Are you excited for strawberry season?
It’s right around the corner! The farm where I pick my strawberries estimates that the pickin’ will be good late May or early June. But I’ve been oogling so many great strawberry recipes around the web already, that I thought I would share one of my favorite strawberry desserts. This is one that I featured on my previous baking blog.
Here’s a rustic strawberry dessert that is so simple in it’s flavors and execution, that I had to share it one more time. And you get a double hit of strawberry flavor because underneath that luscious chocolate meringue is a layer of sweet strawberry jam!
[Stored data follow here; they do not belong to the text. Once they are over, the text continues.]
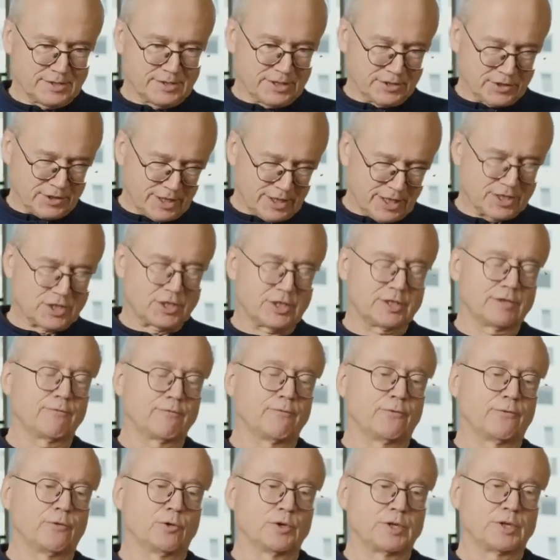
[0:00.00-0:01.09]
discussion
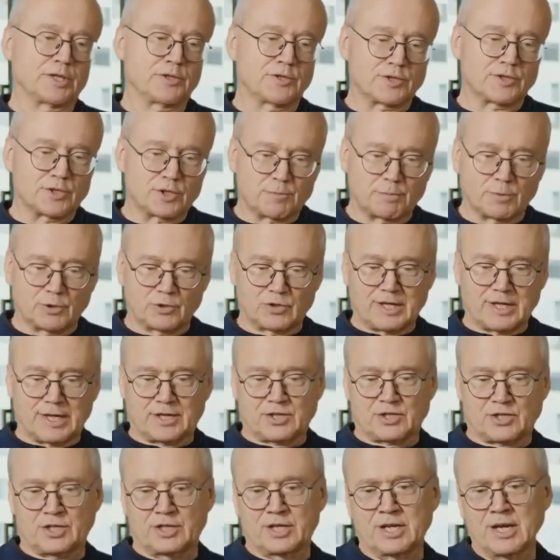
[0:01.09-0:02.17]
for distance
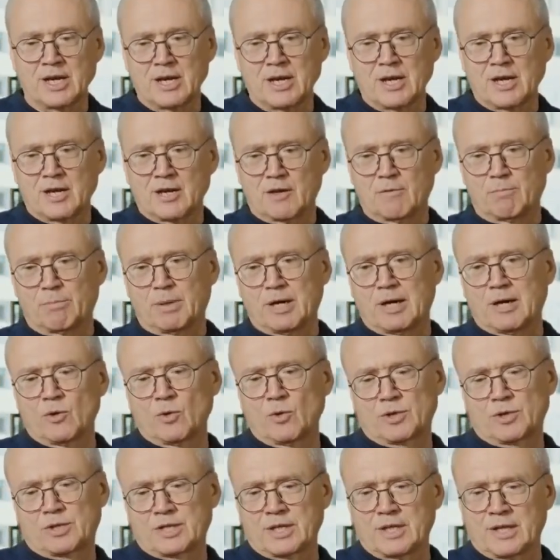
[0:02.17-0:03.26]
protection
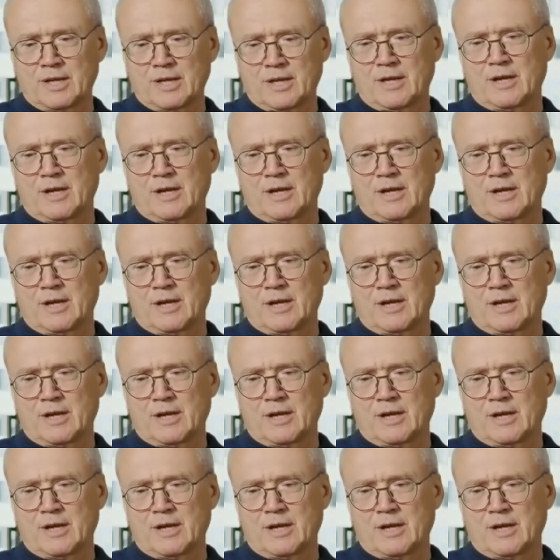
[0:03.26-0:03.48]
about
A simple, casual pie crust is baked with a layer of sweet strawberry jam and light and nutty chocolate meringue. Then it’s strewn with toasted pine nuts, fresh strawberries and chocolate shavings.
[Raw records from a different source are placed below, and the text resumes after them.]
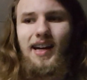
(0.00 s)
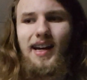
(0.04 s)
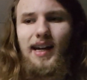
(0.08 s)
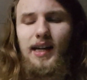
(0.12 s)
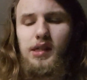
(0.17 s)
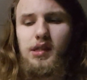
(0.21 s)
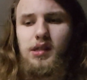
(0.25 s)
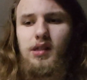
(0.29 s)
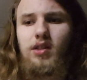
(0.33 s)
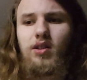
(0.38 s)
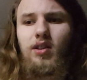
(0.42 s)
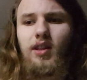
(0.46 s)

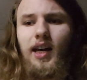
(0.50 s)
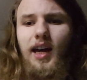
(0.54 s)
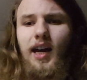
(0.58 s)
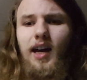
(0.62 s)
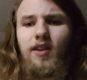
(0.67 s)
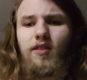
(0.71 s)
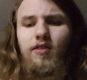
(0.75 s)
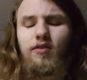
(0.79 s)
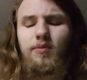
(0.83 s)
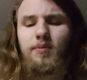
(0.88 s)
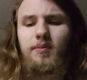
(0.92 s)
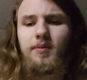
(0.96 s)
I still
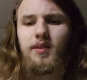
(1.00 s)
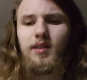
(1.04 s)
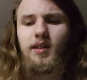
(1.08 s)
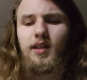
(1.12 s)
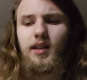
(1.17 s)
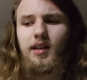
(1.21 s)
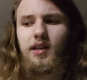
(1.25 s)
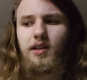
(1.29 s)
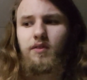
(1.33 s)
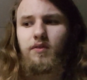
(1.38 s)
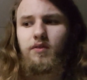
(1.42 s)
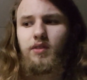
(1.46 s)
have
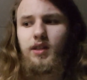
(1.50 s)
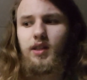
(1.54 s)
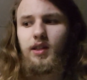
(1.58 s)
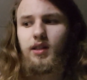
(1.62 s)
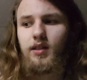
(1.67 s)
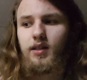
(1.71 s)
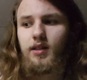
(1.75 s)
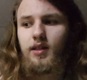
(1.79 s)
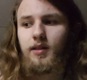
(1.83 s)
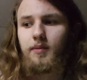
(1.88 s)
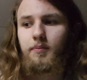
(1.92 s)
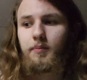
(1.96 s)

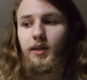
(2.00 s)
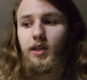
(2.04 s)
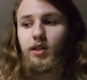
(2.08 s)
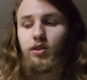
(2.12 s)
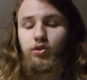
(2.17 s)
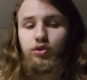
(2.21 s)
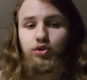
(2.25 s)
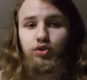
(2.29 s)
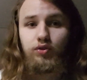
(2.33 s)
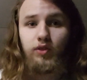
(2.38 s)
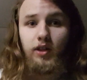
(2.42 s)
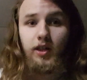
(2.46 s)
the
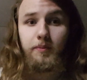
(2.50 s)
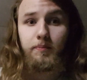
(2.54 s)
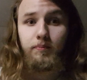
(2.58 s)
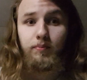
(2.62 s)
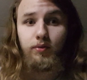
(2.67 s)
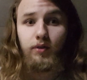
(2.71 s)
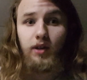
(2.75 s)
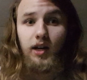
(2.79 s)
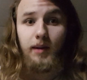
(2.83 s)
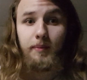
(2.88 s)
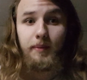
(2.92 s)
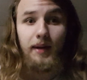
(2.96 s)
illustrated
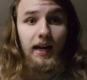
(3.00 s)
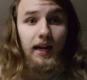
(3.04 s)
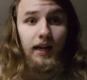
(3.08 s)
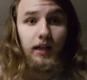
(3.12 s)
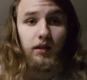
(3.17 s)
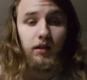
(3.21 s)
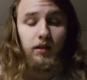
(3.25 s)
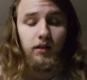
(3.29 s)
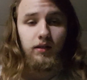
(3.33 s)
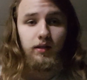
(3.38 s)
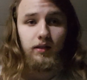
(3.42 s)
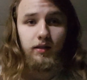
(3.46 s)

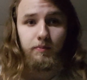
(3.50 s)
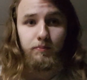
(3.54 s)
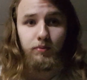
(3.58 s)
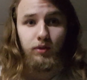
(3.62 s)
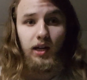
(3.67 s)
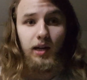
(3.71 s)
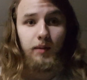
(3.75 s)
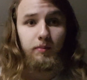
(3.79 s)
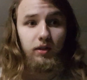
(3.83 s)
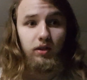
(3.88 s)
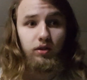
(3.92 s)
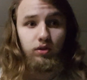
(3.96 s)
the
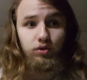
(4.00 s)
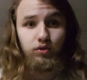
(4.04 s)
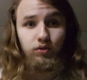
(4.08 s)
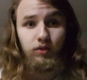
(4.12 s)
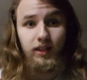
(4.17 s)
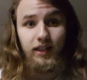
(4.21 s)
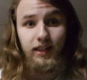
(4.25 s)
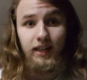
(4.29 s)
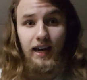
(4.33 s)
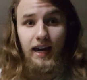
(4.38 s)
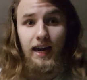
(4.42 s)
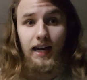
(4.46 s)
Prime
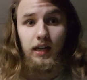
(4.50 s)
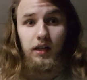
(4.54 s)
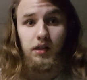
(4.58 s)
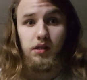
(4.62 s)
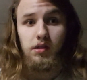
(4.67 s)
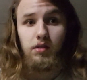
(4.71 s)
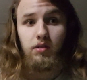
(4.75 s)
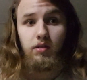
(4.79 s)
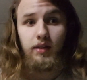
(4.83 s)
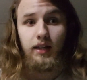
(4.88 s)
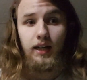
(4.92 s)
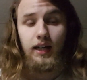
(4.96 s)
illustrated
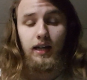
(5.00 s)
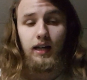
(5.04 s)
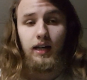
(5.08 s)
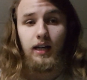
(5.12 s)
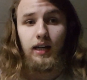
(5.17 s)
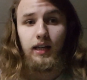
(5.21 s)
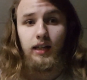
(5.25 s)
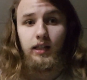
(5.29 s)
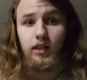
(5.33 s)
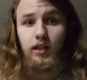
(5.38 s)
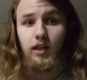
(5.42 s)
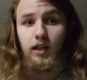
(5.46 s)
axle that
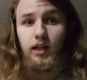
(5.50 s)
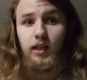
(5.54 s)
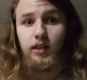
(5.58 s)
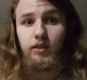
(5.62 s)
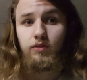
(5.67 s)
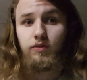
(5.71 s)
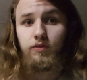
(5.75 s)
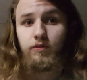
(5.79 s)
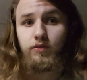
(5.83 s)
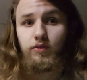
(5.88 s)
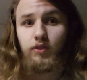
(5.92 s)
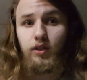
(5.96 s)
I
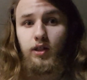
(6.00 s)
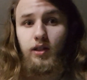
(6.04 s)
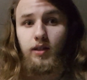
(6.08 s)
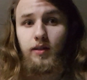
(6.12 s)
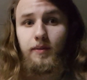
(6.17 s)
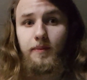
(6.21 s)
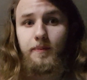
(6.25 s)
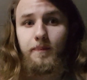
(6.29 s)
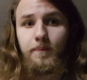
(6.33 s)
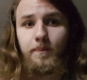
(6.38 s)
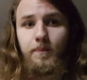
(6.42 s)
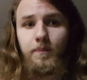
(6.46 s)
got
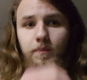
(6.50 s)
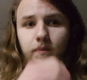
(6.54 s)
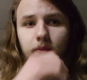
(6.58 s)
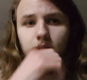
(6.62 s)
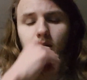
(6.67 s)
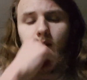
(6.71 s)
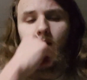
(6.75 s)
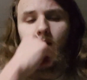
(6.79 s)
from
Use the freshest strawberries that are in season and this pie will be amazing!
The chocolate in this rustic pie looks creamy, and it is! But the chocolate layer is basically a meringue, so it adds a light, chewy texture as well.
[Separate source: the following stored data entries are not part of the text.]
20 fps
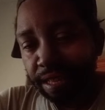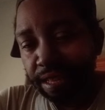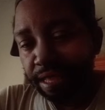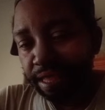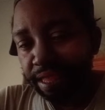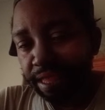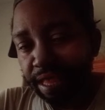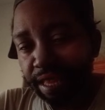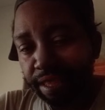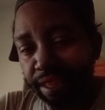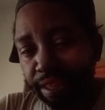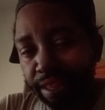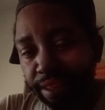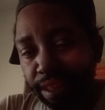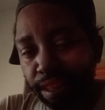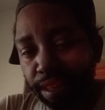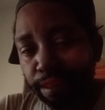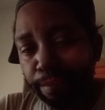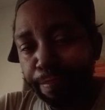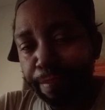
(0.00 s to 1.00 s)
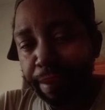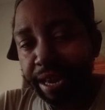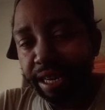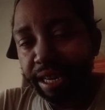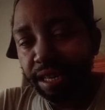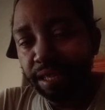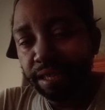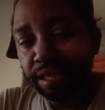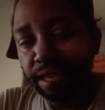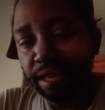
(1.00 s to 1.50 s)
This is a
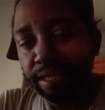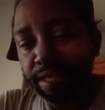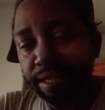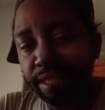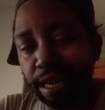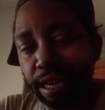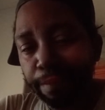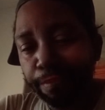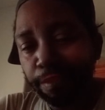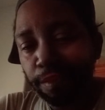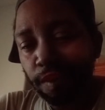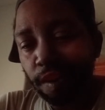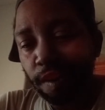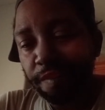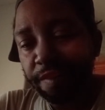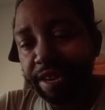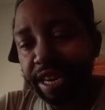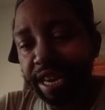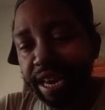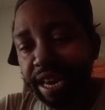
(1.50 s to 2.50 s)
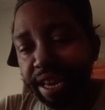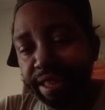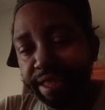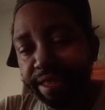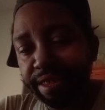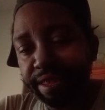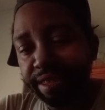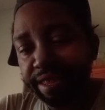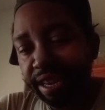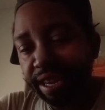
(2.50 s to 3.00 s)
Spanish contemporary hit
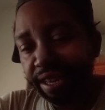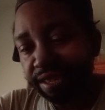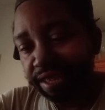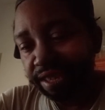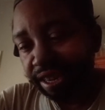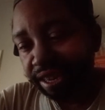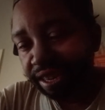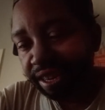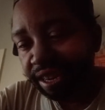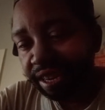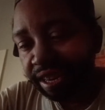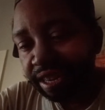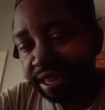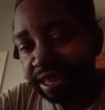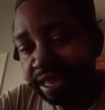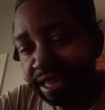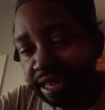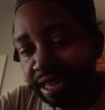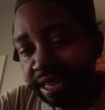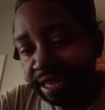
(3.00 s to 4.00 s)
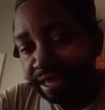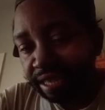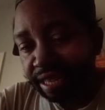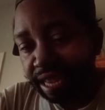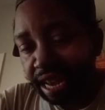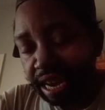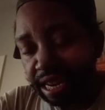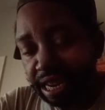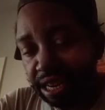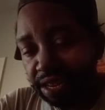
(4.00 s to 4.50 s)
station,
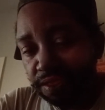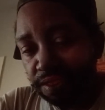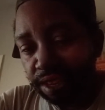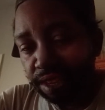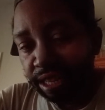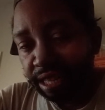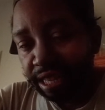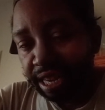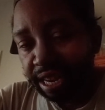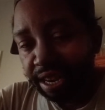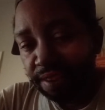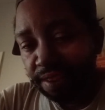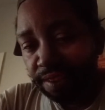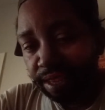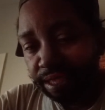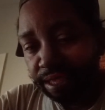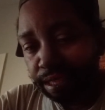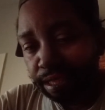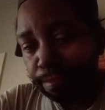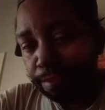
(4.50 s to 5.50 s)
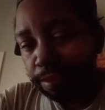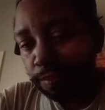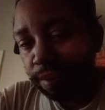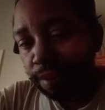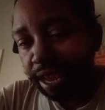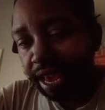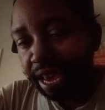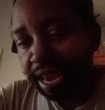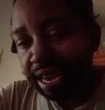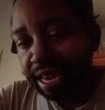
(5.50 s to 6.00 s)
signing on the air as
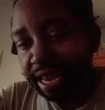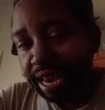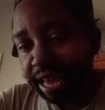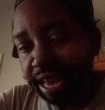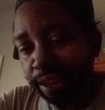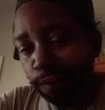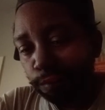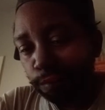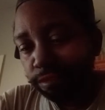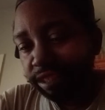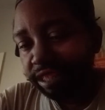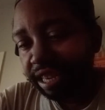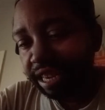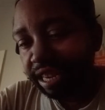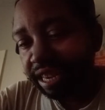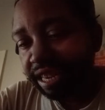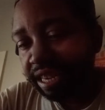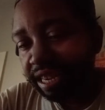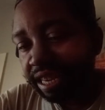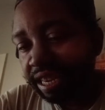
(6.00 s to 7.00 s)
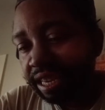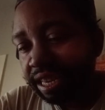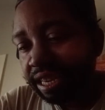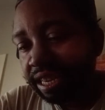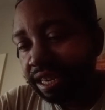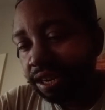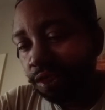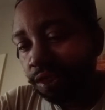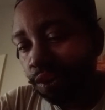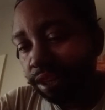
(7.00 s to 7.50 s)
WALT
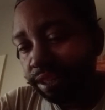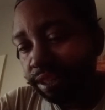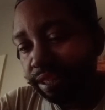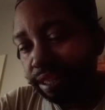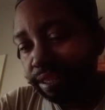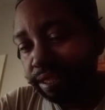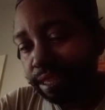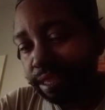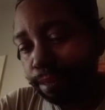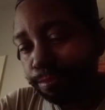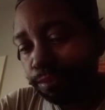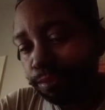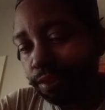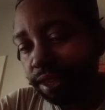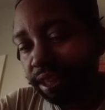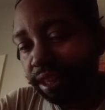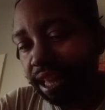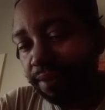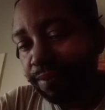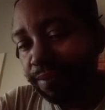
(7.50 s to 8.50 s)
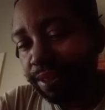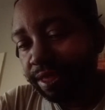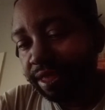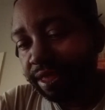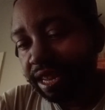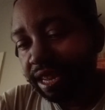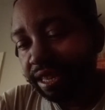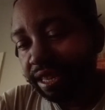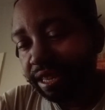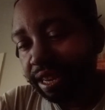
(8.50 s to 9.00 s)
on December
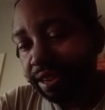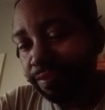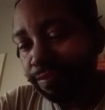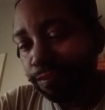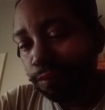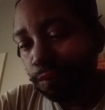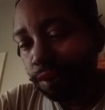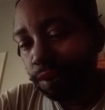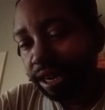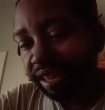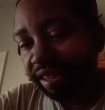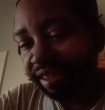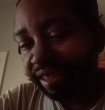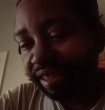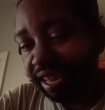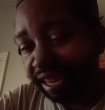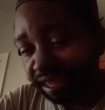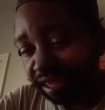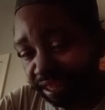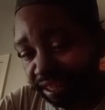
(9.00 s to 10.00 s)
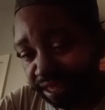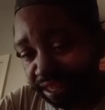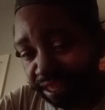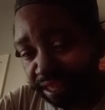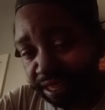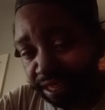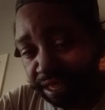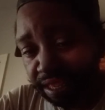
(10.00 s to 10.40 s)
11th, 1946.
When I pick strawberries, I TOTALLY underestimate the weight of my cardboard box. Somehow, it doesn’t look like much, and so you can always put . . . . . just a few more . . . . into the mix. And then you go to pay and the couple of pounds of strawberries you intended to buy ends up being more like ten! But they never go to waste!
So as you pick your strawberries this year, keep this recipe in the back of your mind.
“Health food may be good for the conscience, but Oreos taste a hell of a lot better.” Robert Redford
- For the Pie Crust:
- 1 cup of all purpose flour
- ½ teaspoon of salt
- 7 Tablespoons of chilled butter
- 3 Tablespoons of ice water
- For the Filling:
- 6 ounces of bittersweet chocolate, chopped
- 2 egg whites at room temperature
- 1 teaspoon of pure vanilla extract
- ¼ teaspoon of cream of tartar
- ¼ cup of granulated sugar
- pinch of salt
- 1 cup of chopped pecans
- 1 cup of sliced strawberries (use more or less to suit you)
- ¼ cup of strawberry jam
- handful of toasted pine nuts
- chocolate shavings and sea salt to garnish if desired
- Start by whisking the flour and salt together in a medium bowl.
- Cut the butter into small cubes and sprinkle them over the flour.
- Using a pastry cutter, cut the butter into the flour until it resembles coarse crumbs and the largest pieces are the size of peas.
- Add the ice water and blend with a fork until the dough is just moist enough to hold together when pressed.
- Gather the dough into a ball and knead it just enough to hold it together.
- Pat the dough into a small oval shape and cover it with some plastic wrap and refrigerate for about a half an hour.
- Place the rack in your oven to the lower third position in the oven and preheat it to 400°F.
- When you are ready to make the pie, roll the dough out on a lightly floured surface until it measures roughly a 9 x 14 inch oval.
- Carefully fold it in half.
- You may have to use your bench scraper or palette knife to gently loosen the dough from your surface.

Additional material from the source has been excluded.